We already have libraries full of books on his political life, so a wider reading of Lincoln the man is welcome. Essays like Professor Faith Barrett's on his liking for poetry or Harold Bush's piece on Lincoln and the Spiritual Crisis are a nice change. Carol Payne examines the visual depictions of the president. He liked having his picture taken. Anybody who wants Lincoln the war leader or party politician should look somewhere else; but those who want to study Lincoln in the round might rather like this book.

Having said that, readers who want a lot of political analysis should not dismiss these essays out of hand. At least seven out of the 12 have some political relevance, albeit indirect. Some pieces are fairly descriptive (Lincoln's international reputation), whereas others are more discursive (British‐American Relations during the War; Lincoln and the Indians). Two of the authors analyse Lincoln's outlook: his concept of a nation and his view of the US constitution. Two others write about Lincoln's rhetoric. Whilst Union troops might have thought they were simply crushing a rebellion, Lincoln saw it differently. In his speeches and writings he tried to make sense of the civil war. His efforts in this regard seemed to strike a chord with the American people, certainly with those living in the north, and it is partly this which has made him so cherished in the American memory. Its impact has probably been greater among later generations than it was at the time.
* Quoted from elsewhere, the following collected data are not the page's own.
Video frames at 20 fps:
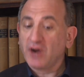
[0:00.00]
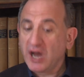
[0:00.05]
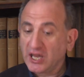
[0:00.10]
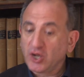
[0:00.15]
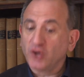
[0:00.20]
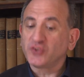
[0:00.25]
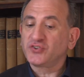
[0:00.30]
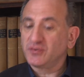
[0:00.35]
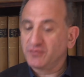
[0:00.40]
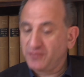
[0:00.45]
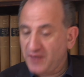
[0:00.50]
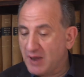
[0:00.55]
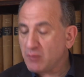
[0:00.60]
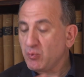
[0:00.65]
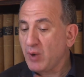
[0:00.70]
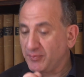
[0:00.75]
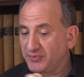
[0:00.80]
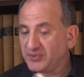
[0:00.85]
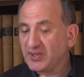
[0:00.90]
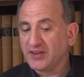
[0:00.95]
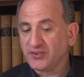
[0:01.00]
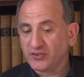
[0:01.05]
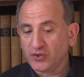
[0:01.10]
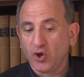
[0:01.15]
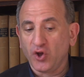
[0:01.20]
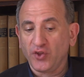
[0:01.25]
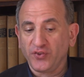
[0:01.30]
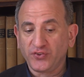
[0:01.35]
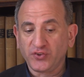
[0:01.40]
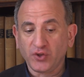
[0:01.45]
there are lots of yeah. websites
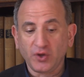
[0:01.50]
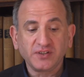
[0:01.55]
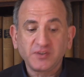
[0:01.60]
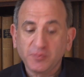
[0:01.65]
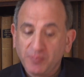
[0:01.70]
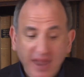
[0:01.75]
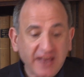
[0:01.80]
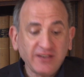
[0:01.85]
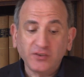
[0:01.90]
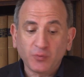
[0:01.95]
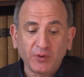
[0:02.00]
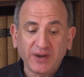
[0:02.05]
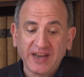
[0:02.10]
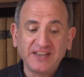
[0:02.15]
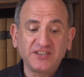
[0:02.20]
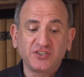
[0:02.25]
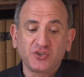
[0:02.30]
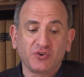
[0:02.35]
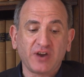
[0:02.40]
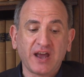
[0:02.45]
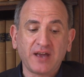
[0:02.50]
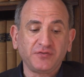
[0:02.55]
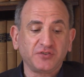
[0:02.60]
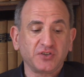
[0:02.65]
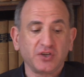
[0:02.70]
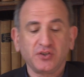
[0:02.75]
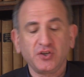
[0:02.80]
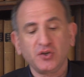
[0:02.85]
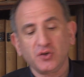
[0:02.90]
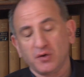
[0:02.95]
on, so it depends what it is you're
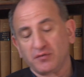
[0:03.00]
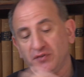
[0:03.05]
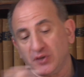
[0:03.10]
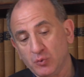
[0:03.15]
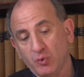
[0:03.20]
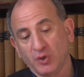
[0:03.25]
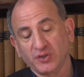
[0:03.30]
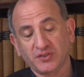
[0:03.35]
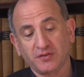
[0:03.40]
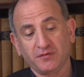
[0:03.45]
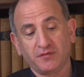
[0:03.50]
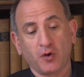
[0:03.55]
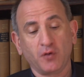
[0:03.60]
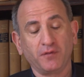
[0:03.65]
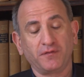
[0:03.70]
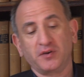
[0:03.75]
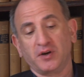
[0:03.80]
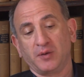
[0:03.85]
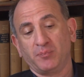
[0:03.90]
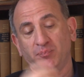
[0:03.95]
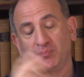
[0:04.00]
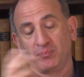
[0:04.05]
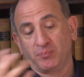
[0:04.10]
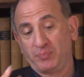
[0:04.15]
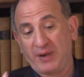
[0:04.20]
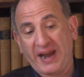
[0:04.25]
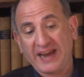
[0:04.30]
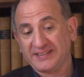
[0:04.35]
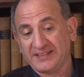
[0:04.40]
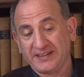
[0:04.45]
after. You know, if you want to vote for a
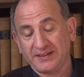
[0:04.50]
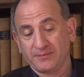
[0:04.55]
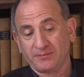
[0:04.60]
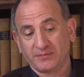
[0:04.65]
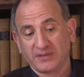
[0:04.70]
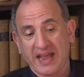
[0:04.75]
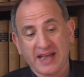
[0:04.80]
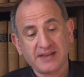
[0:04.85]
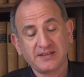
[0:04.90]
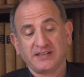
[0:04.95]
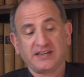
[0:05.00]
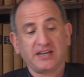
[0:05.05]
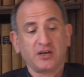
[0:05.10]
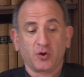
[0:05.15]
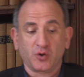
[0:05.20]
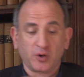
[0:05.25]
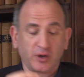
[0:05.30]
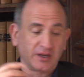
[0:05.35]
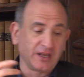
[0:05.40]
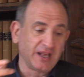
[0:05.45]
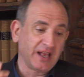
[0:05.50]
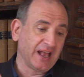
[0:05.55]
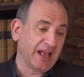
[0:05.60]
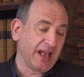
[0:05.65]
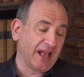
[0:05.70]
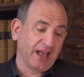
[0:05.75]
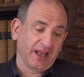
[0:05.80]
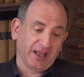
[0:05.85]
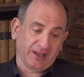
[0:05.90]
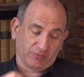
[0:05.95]
Brexit candidate or a
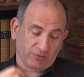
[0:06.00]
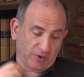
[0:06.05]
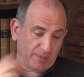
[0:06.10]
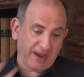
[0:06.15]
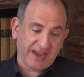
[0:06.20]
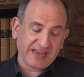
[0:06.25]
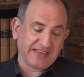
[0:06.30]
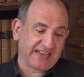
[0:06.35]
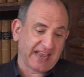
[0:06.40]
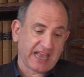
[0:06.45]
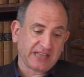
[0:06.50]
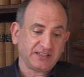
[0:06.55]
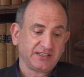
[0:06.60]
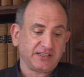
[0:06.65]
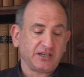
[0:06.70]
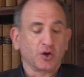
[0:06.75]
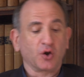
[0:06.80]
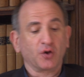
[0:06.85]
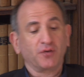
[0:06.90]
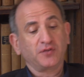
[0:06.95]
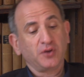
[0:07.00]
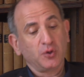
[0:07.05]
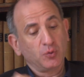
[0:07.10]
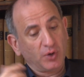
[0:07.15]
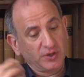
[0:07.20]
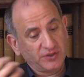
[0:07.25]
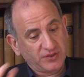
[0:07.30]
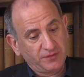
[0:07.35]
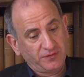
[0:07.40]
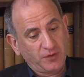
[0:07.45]
Remain candidate, or if you
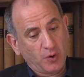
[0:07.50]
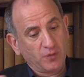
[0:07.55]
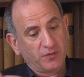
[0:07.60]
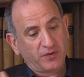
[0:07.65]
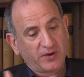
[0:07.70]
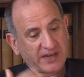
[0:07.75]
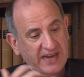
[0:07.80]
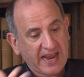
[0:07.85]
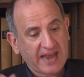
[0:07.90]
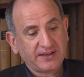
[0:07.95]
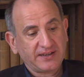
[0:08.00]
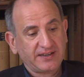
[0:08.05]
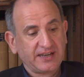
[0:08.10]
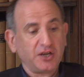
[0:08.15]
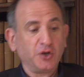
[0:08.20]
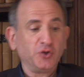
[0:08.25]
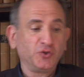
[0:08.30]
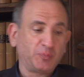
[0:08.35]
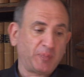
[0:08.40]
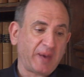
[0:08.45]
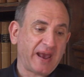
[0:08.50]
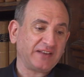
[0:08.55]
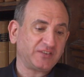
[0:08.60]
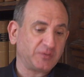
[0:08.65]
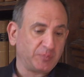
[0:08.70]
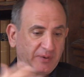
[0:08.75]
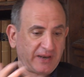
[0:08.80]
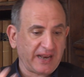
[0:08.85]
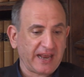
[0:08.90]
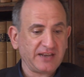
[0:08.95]
want to vote for a candidate who's
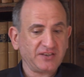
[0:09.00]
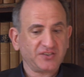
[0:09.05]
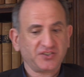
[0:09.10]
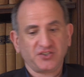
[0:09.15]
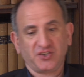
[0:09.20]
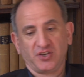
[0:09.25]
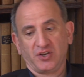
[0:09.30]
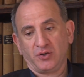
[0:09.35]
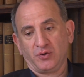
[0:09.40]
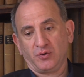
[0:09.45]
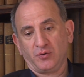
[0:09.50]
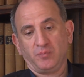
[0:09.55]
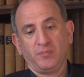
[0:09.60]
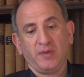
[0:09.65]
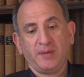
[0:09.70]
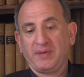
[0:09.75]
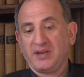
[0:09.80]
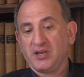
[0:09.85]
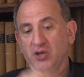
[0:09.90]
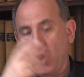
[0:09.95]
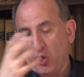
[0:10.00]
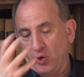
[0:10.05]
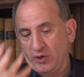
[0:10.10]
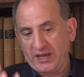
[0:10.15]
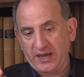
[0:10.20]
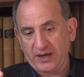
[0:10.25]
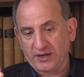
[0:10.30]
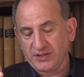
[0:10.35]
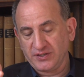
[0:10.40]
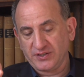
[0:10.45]
best placed to maybe not
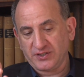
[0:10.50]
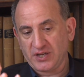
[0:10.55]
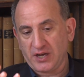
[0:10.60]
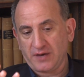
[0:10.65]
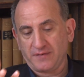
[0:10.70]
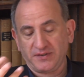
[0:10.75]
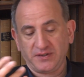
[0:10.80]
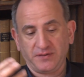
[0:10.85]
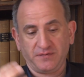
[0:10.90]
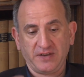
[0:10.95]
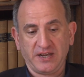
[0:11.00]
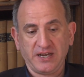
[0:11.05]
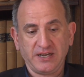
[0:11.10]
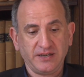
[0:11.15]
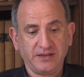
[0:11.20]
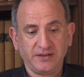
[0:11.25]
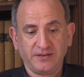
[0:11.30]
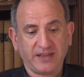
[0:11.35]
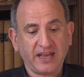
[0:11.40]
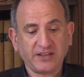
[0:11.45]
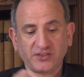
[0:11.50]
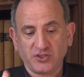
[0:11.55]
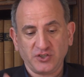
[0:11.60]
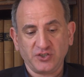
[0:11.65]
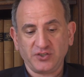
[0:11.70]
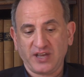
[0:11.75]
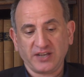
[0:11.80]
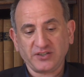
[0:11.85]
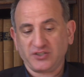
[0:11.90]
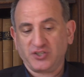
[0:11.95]
let a Conservative in, that's
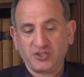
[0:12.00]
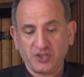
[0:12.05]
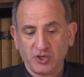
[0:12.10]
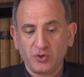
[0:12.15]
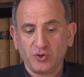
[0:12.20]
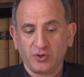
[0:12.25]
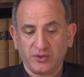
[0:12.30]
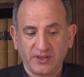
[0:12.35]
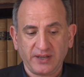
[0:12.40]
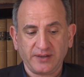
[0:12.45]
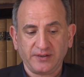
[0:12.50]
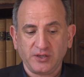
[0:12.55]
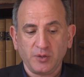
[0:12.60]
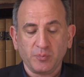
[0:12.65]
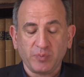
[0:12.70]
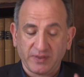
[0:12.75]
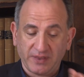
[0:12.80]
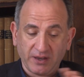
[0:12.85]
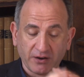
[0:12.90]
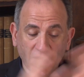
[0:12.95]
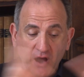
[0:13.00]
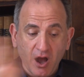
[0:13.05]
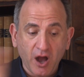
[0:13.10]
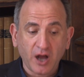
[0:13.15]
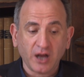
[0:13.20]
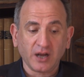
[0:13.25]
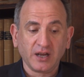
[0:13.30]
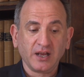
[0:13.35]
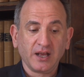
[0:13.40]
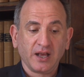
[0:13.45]
that's you. That, you know, but there
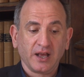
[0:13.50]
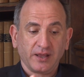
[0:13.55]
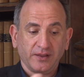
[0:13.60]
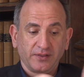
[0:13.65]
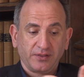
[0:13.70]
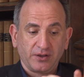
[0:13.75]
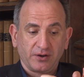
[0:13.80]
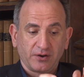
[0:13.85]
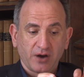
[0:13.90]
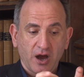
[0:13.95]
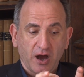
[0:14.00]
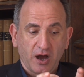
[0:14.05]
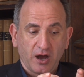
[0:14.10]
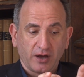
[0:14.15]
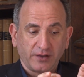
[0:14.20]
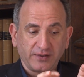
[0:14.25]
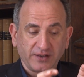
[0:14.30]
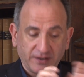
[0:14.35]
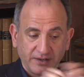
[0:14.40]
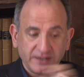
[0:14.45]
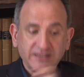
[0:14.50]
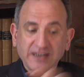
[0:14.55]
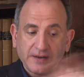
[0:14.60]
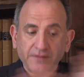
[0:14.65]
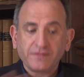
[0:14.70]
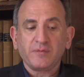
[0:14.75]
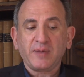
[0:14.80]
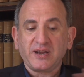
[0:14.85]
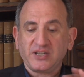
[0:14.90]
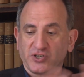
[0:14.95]
are there are there is
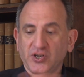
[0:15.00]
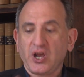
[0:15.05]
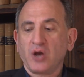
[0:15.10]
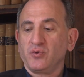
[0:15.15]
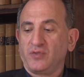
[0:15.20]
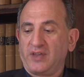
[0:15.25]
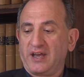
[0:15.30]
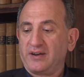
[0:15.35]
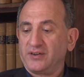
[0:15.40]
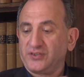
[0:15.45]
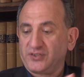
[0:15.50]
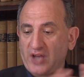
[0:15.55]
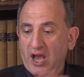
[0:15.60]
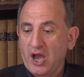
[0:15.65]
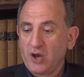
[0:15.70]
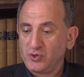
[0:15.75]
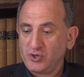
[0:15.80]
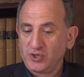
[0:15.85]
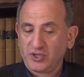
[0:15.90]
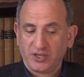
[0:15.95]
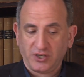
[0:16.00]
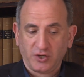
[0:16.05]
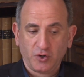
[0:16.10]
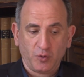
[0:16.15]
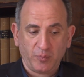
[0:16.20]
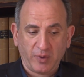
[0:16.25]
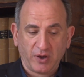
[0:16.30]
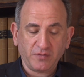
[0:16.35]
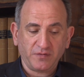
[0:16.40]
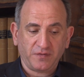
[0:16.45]
information out there as to how you can go
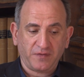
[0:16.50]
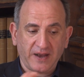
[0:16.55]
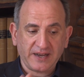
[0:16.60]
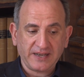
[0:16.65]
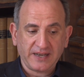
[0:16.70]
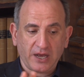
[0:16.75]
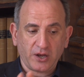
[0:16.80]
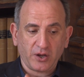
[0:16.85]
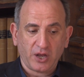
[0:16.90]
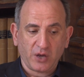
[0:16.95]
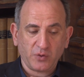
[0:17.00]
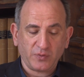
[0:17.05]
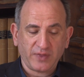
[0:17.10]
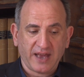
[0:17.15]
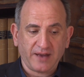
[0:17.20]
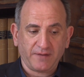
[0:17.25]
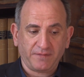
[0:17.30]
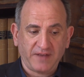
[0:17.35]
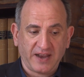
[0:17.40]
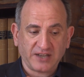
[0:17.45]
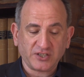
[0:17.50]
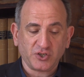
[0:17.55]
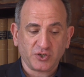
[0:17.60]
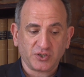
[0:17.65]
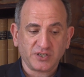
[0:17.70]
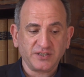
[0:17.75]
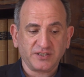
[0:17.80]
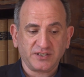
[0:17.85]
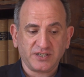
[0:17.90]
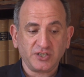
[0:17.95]
about and find out how that affects
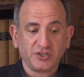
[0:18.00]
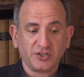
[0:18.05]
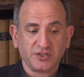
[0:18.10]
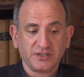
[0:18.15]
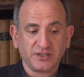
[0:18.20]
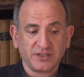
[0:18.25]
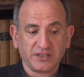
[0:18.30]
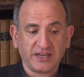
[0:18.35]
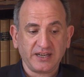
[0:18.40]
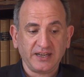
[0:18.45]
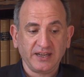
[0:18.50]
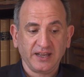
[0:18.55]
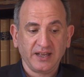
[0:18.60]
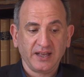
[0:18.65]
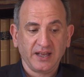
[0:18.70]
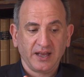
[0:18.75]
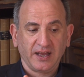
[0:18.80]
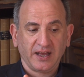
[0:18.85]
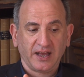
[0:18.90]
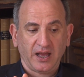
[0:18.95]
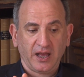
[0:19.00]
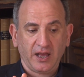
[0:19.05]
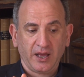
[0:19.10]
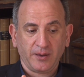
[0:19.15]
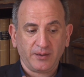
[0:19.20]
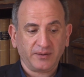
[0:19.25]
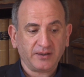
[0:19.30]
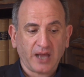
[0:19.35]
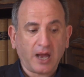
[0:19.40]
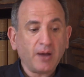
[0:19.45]
your constituency.
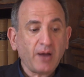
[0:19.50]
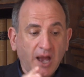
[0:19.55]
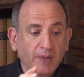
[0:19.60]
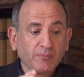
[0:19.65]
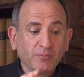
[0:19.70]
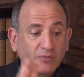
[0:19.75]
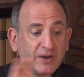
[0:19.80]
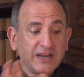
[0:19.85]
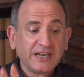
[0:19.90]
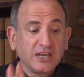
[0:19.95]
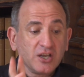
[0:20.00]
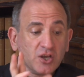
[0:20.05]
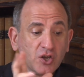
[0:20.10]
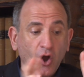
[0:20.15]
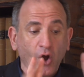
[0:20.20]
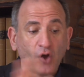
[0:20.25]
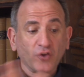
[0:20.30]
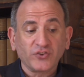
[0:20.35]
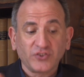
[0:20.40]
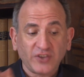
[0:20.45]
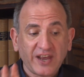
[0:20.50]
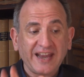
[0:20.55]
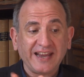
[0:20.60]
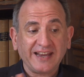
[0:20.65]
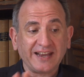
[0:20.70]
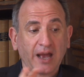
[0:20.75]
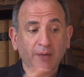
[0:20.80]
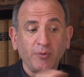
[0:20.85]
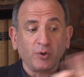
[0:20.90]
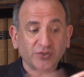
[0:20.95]
Uh, I, I'm really not
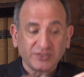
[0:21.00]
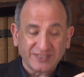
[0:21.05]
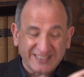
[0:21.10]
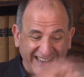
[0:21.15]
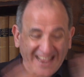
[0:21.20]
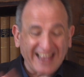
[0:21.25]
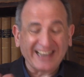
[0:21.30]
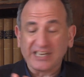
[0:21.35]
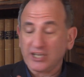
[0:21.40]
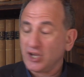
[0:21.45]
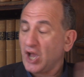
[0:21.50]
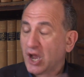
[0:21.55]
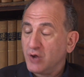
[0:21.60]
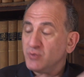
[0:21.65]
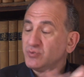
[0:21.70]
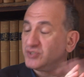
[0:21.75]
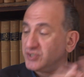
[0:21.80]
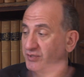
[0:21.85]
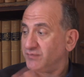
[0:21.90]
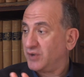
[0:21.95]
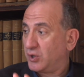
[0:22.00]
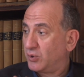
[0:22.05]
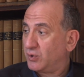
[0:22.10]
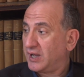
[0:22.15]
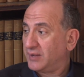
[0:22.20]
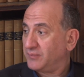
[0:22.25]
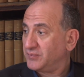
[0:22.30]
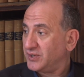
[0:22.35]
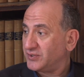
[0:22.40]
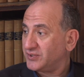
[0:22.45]
saying, I'm not telling you how to vote.
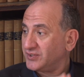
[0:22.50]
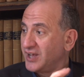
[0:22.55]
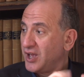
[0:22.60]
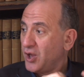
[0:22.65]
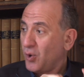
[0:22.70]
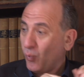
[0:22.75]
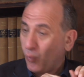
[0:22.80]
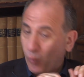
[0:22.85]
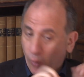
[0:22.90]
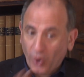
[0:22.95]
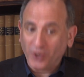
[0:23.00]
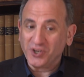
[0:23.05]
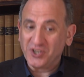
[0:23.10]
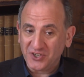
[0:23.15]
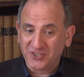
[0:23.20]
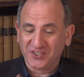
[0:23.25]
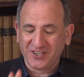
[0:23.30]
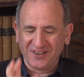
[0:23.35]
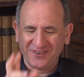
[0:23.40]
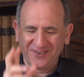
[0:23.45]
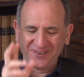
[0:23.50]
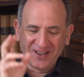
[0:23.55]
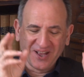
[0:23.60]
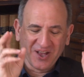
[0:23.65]
I just want you to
Lincoln is a big figure and has had a consistently big reputation ever since 1865 – a big hero in the north and a big villain in the south. Today his image is uniformly bright: any leader who prevents his country falling apart is bound to get a pretty good rep. That is not to say he may be taken at face value. The traditional picture of Lincoln was a backwoodsman who took his simple but robust morality in to the snakepit of national politics. He was a real‐life “Mr Smith goes to Washington” who viewed politics as a sordid necessity. Once there he emerged as the voice of courage and moderation and an apostle of national unity. Along the way he became “Father Abraham”, the man who freed the slaves.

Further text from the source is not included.